Prerequisite: You need the Admin role in Pirros and the Revit plugin installed. Your firm should have only one container model per workspace to avoid conflicts.

The Download-First Rule

After your initial upload, always work from the version of the container model that you downloaded from Pirros. Here's why:

When Pirros processes your first upload, it assigns a unique Pirros ID to every detail in the model. This ID is written as a shared parameter into the Revit file. On subsequent syncs, Pirros checks for this ID to determine whether to update an existing detail or create a new one.

If you edit a copy of the model that was never downloaded from Pirros, the details won't have Pirros IDs. When you sync, Pirros sees them as brand new details and creates duplicates.

How to Update a Typical Detail

  1. Open the container model (the version downloaded from Pirros)

  2. Find the detail view that needs updating

  3. Make your edits in Revit

  4. In the Pirros plugin, click Upload → Sync

  5. Select the changed views (use Recently Changed Views to filter)

  6. Add a change message describing what was updated

  7. Click Submit

Pirros creates a new version of the detail under the same Pirros ID. The previous version is preserved in the detail's History tab. Anyone who previously downloaded that detail receives a notification that an update is available.

How to Add a New Typical Detail

  1. Open the container model

  2. Create the new detail view (or download a project detail from Pirros into this model to use as a starting point)

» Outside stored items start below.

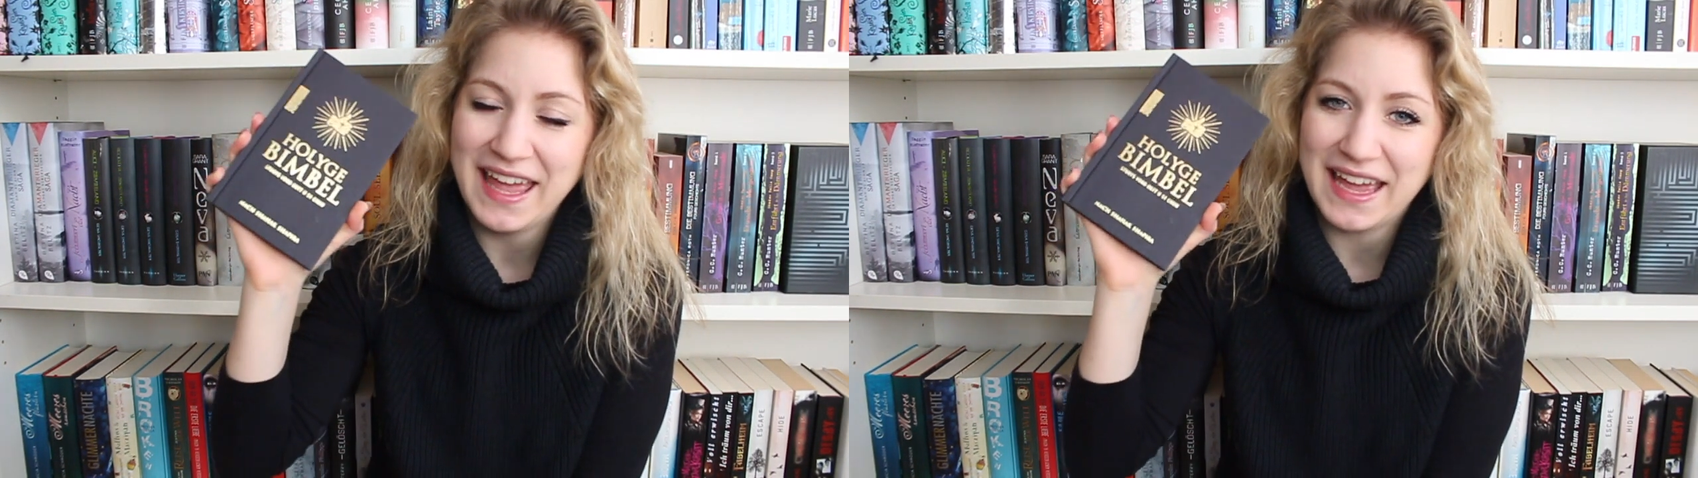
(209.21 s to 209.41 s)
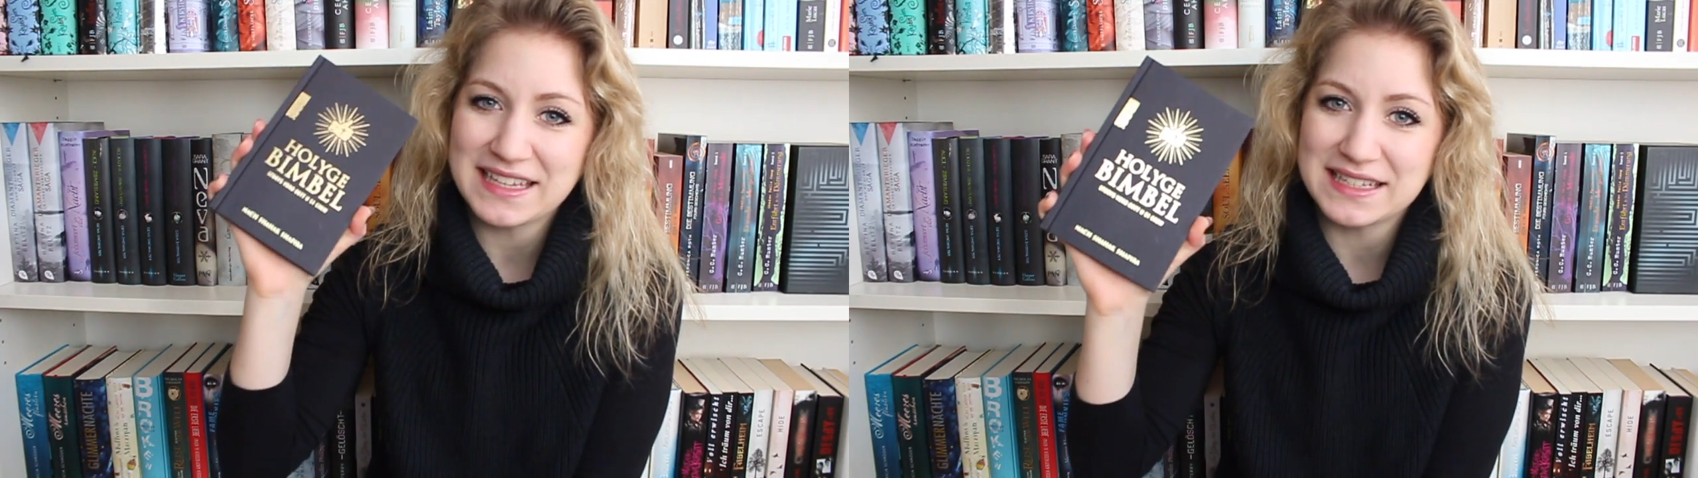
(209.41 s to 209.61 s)

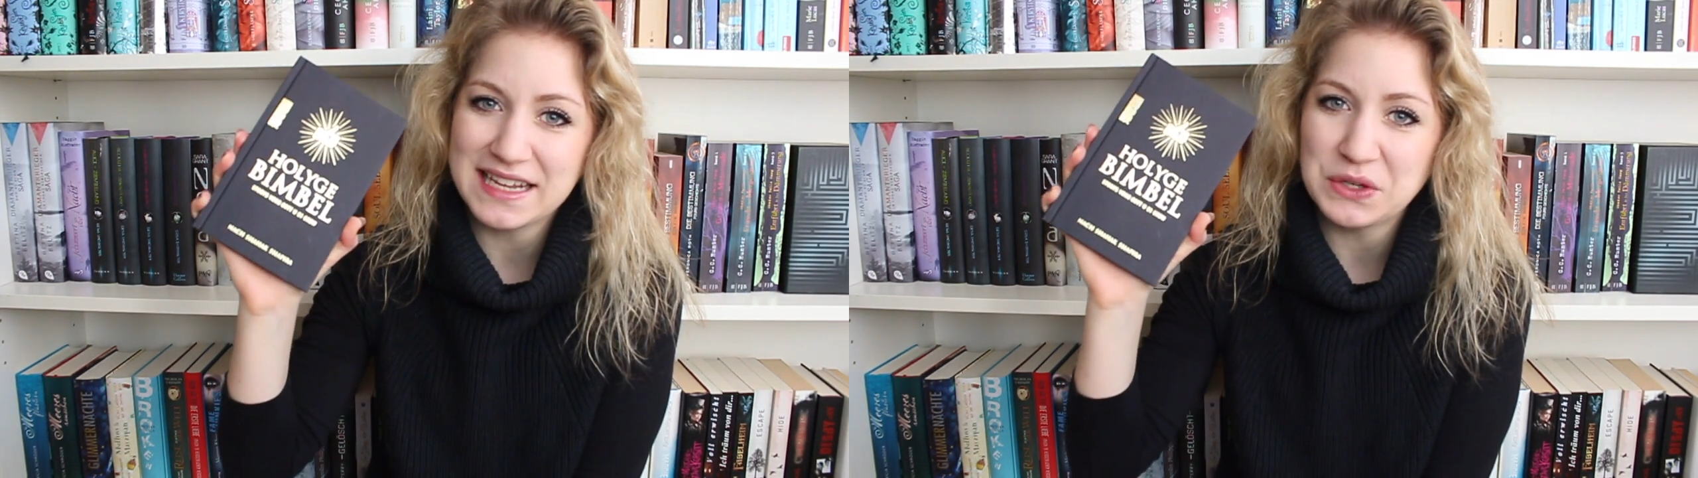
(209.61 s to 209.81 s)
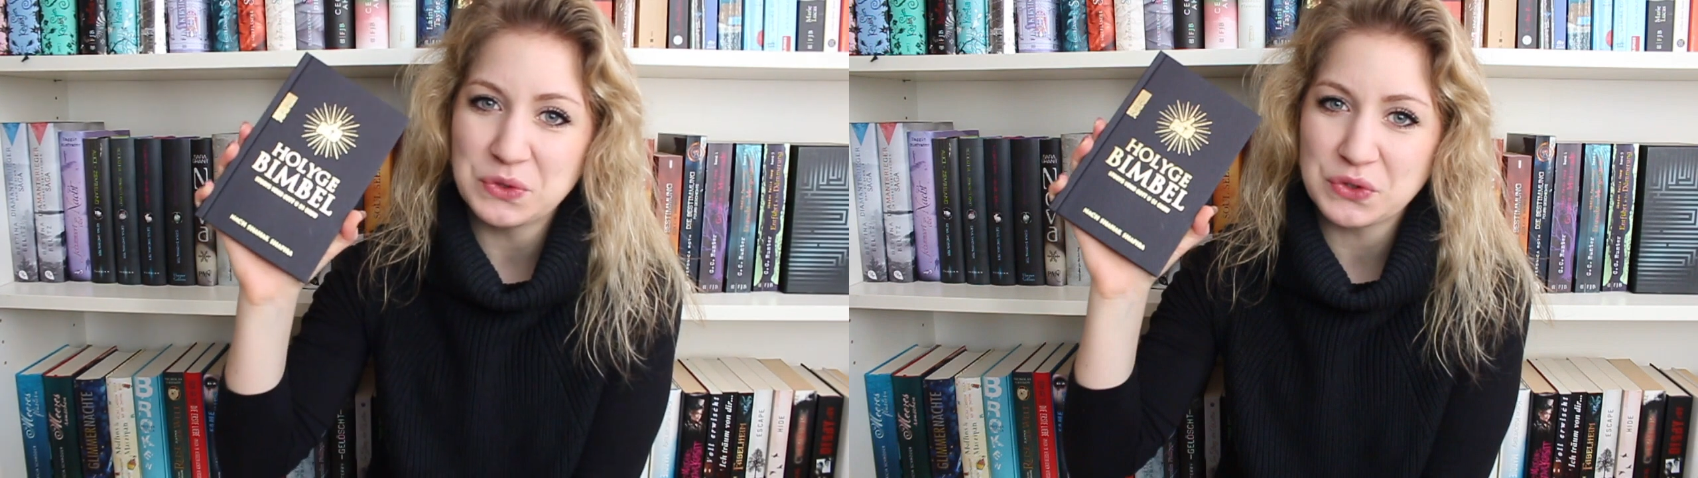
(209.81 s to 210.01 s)
es
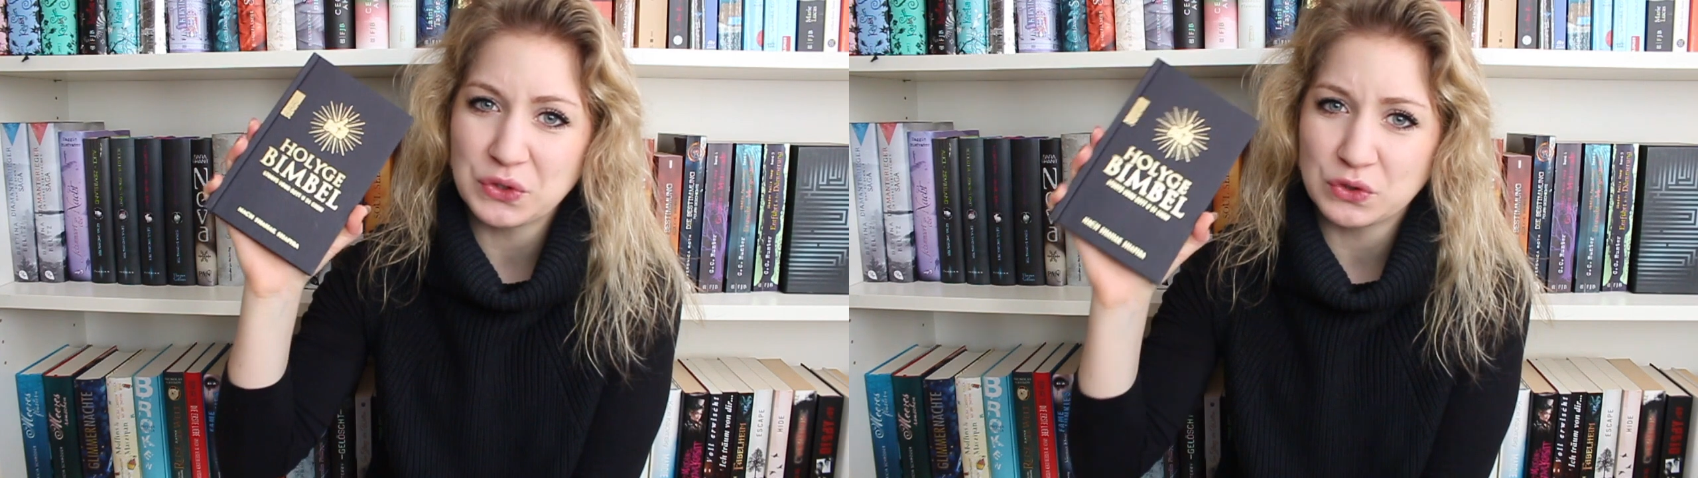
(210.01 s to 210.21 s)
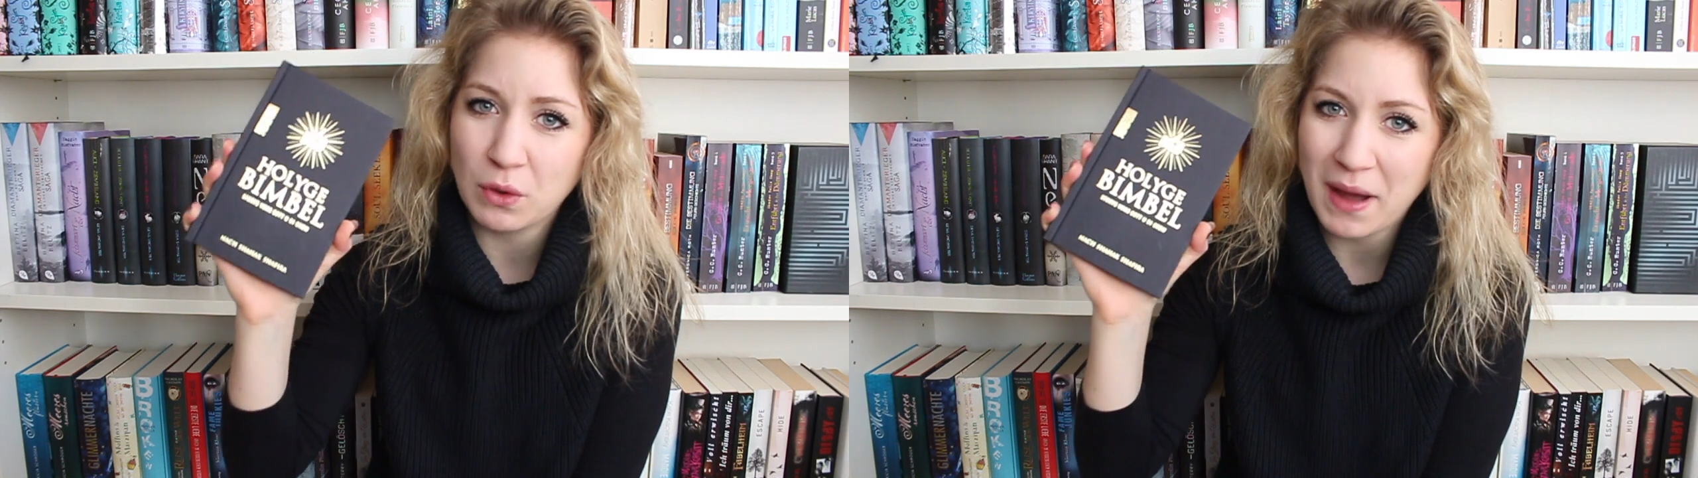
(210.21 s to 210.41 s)
nicht nur so
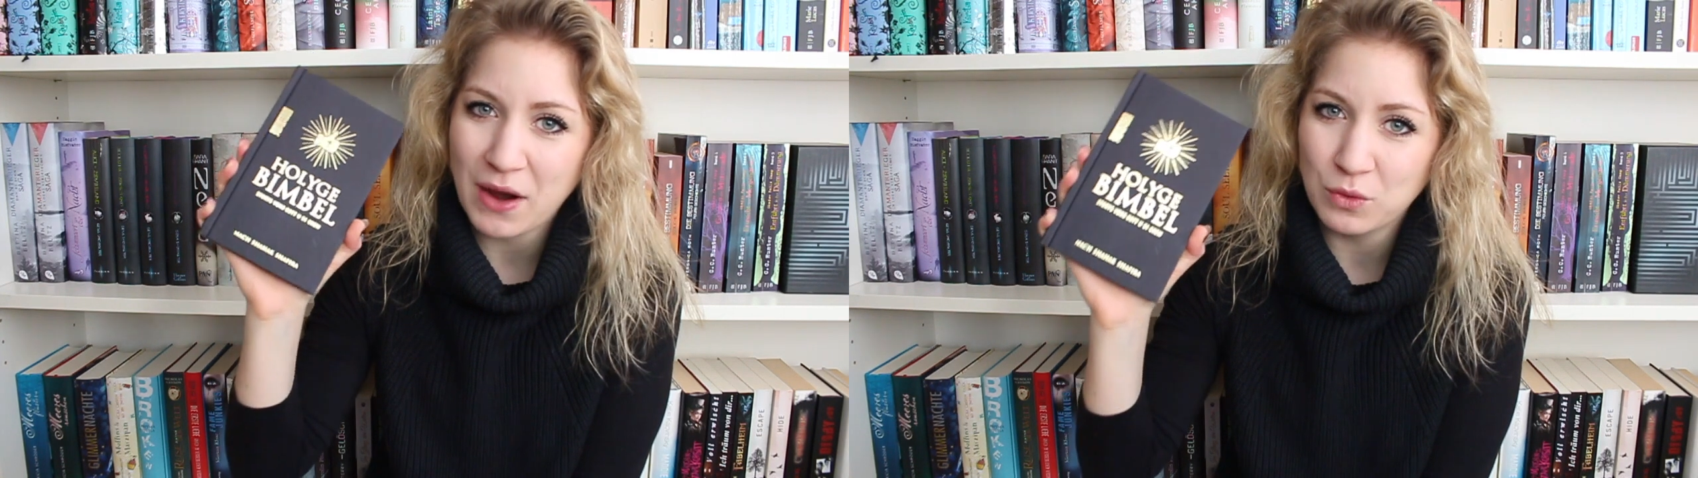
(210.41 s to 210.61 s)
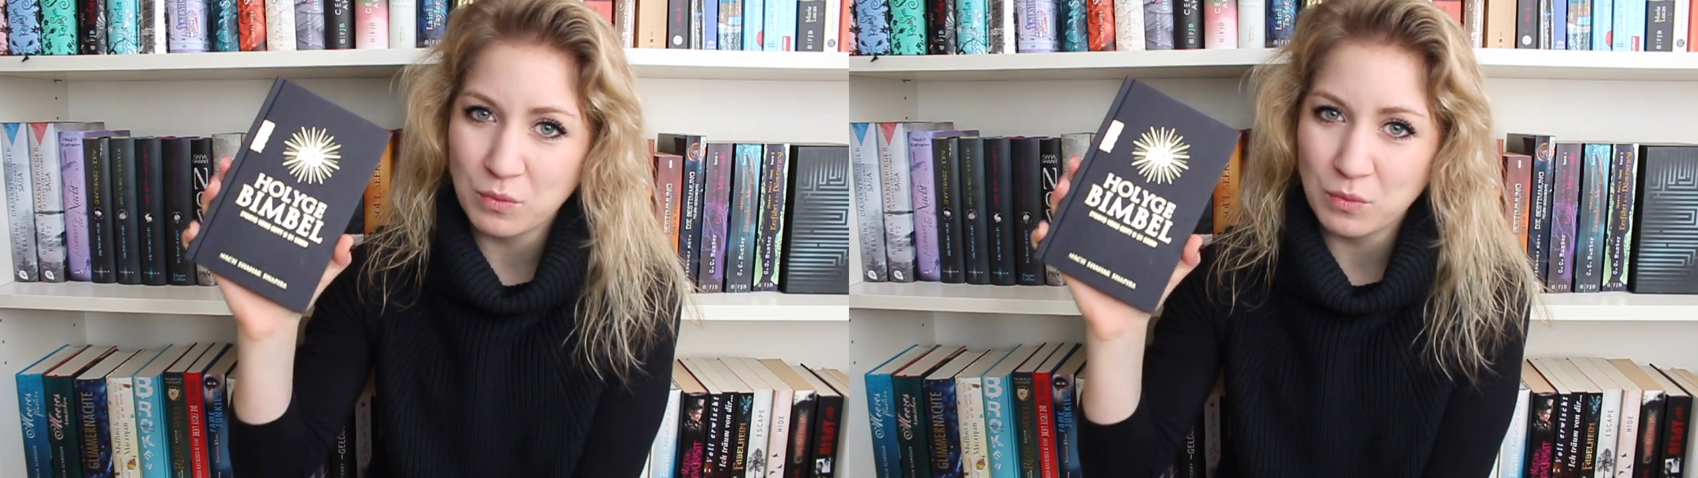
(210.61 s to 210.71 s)
ein dummer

  3. Refine the detail to meet your firm's standards

  4. Sync the model — Pirros detects the new view (no existing Pirros ID) and creates a new detail record

Common Mistakes

  • Editing a local copy instead of the Pirros-downloaded version — creates duplicates on sync because the Pirros ID parameter is missing

  • Using multiple container models — leads to conflicting versions and makes it unclear which file is the master. Use one container model per workspace

  • Giving too many people access to the container model — limit access to your detail management or BIM standards team to prevent accidental changes

  • Forgetting to re-download after the first upload — the initial upload establishes Pirros IDs, but your local copy doesn't have them until you download the processed version

What Happens Next

After syncing, the updated details are live on Pirros within minutes. Your team can search for and download the latest versions immediately. Members who previously downloaded an updated detail receive a notification about the new version.

Frequently Asked Questions

Q: Can I have more than one container model?

A: We recommend one container model per workspace. Multiple container models create confusion about which file is the authoritative source. If your firm has separate disciplines (architecture, structural, MEP), use separate workspaces with one container model each.

Q: Where should I store the container model?

A: Store it in your ACC/BIM 360 cloud environment with access restricted to your standards team. This ensures a single source of truth and prevents unauthorized edits.

Q: What if someone accidentally syncs from the wrong file?

A: If the wrong file lacks Pirros IDs, the sync creates duplicates rather than updates. Your admin can delete the duplicate details from Pirros. To prevent this, limit sync permissions to trusted team members and store the container model in a controlled location.

Q: Does the container model need to be open in Revit to sync?

A: Yes. The Pirros plugin reads the open Revit model to identify views and their Pirros IDs. You must have the container model open and active in Revit before syncing.

Q: Can I rename details in the container model and still sync?

A: Yes. Pirros tracks details by Pirros ID, not by view name. Renaming a view in Revit does not break the connection. The updated name will appear in Pirros after the next sync.